Collected data entries
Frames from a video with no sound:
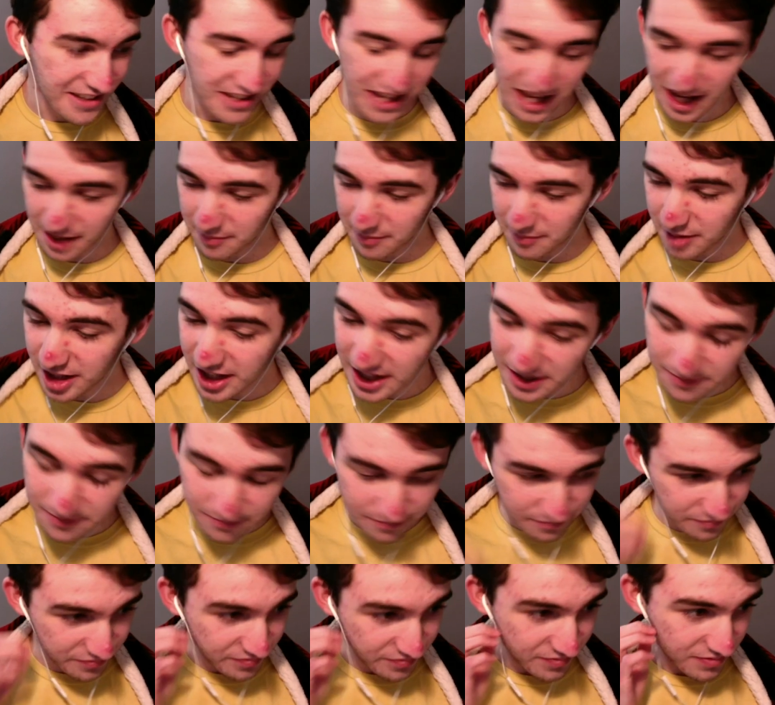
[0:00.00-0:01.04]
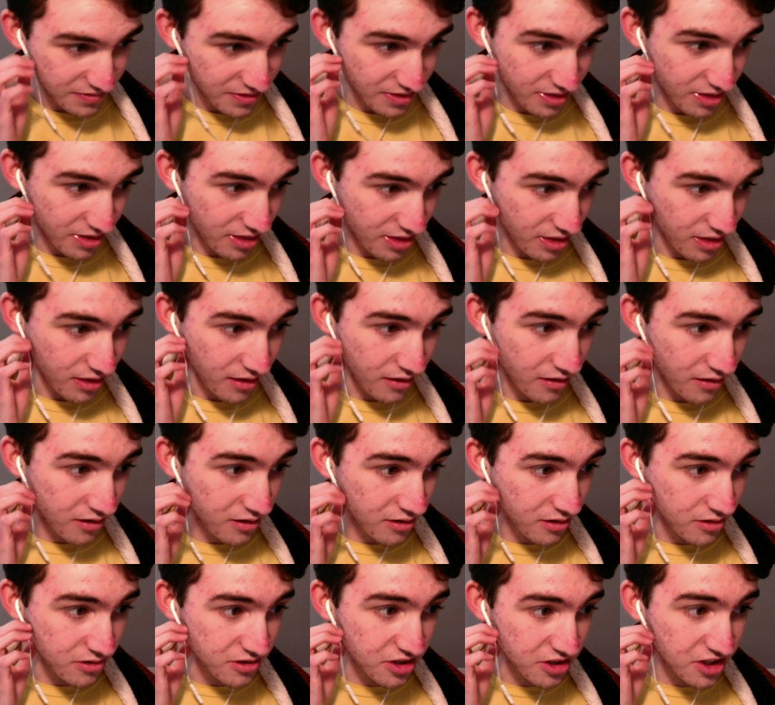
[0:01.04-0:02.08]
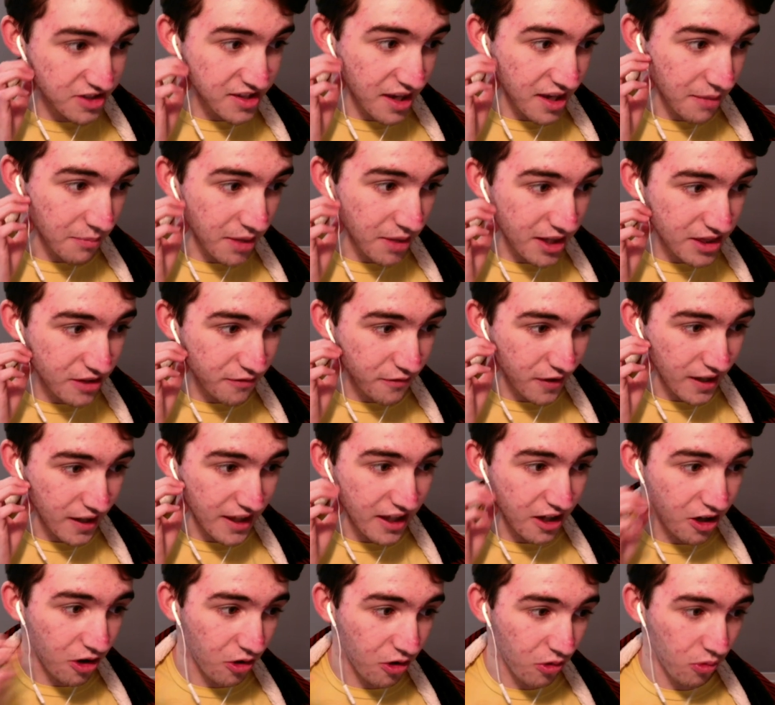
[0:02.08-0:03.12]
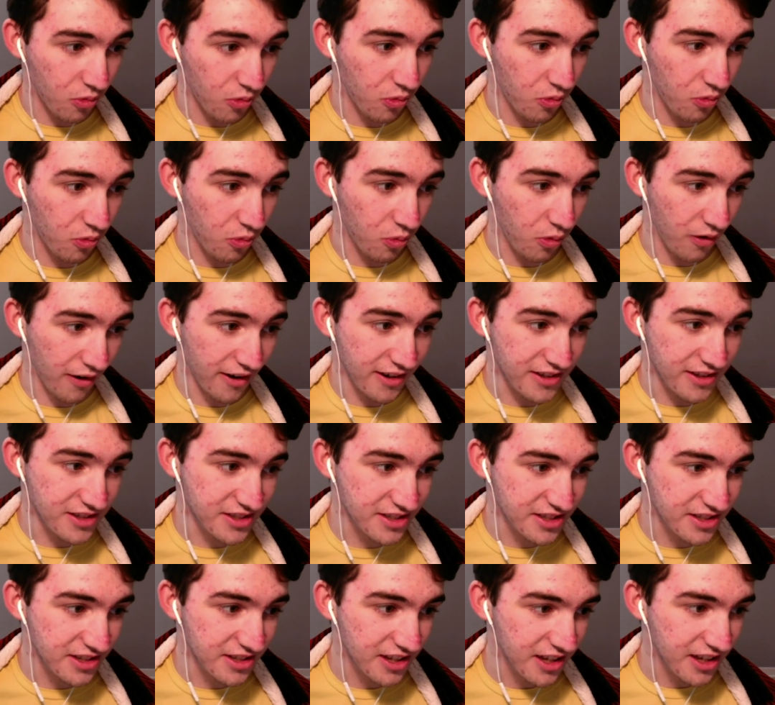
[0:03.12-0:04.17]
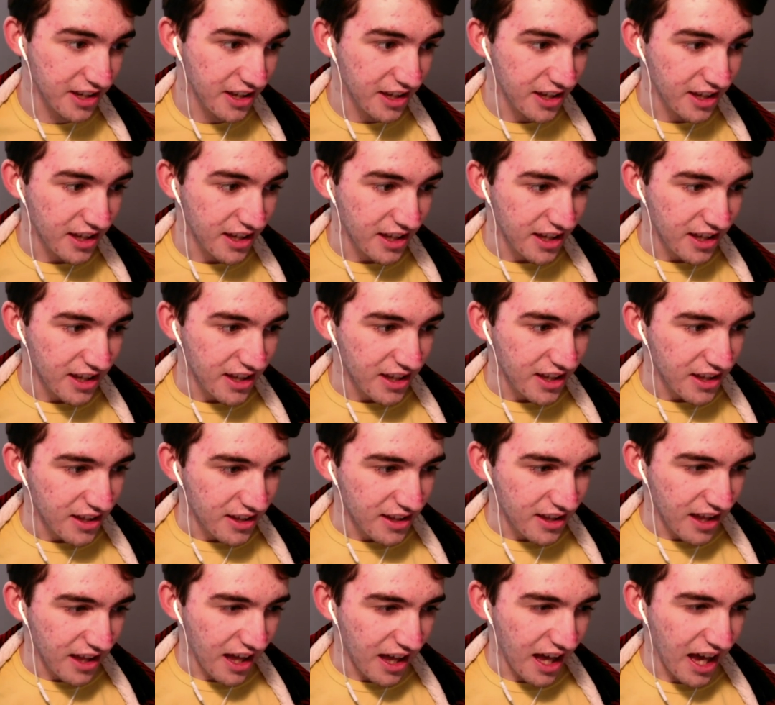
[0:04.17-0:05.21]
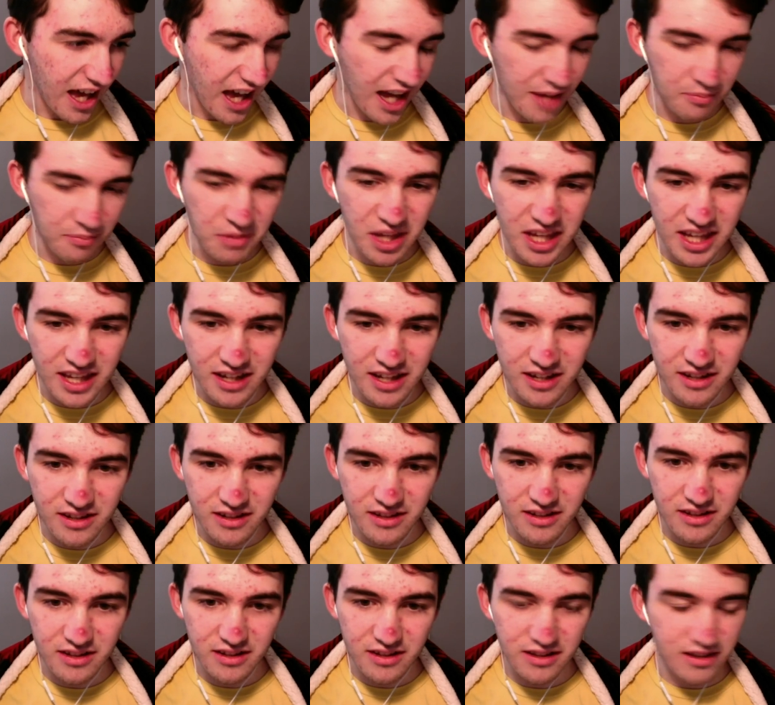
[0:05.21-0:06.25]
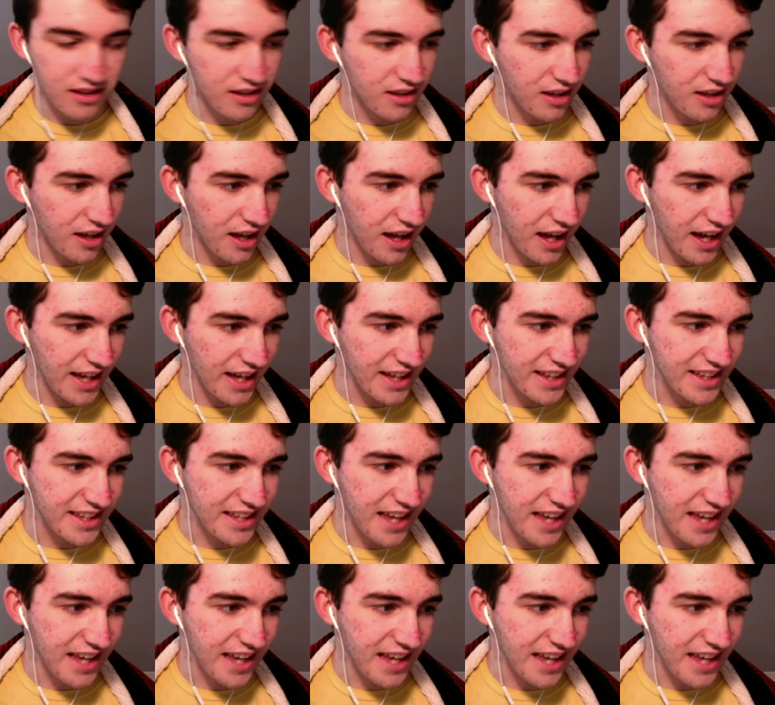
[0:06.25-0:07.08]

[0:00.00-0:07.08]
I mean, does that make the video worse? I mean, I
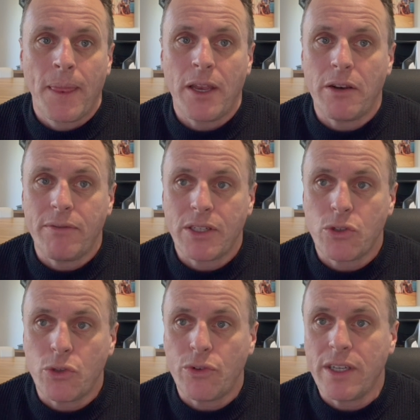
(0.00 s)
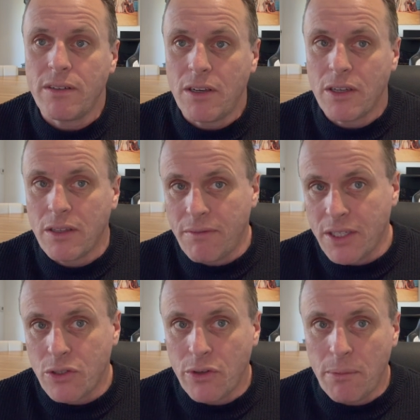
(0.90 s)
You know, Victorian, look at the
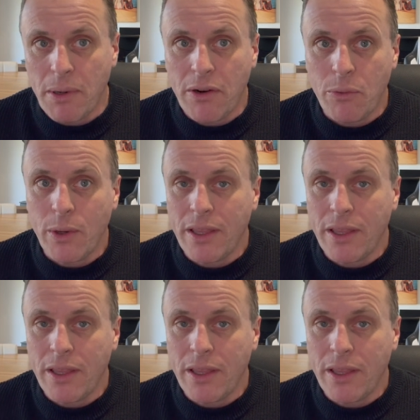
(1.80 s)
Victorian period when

What you will do: Retype the line containing "[0:05.21-0:06.25]" and each line after it through the last line of the entries above, exactly, with no pictures and nothing else.

Expected answer:
[0:05.21-0:06.25]
[0:06.25-0:07.08]

[0:00.00-0:07.08]
I mean, does that make the video worse? I mean, I
(0.00 s)
(0.90 s)
You know, Victorian, look at the
(1.80 s)
Victorian period when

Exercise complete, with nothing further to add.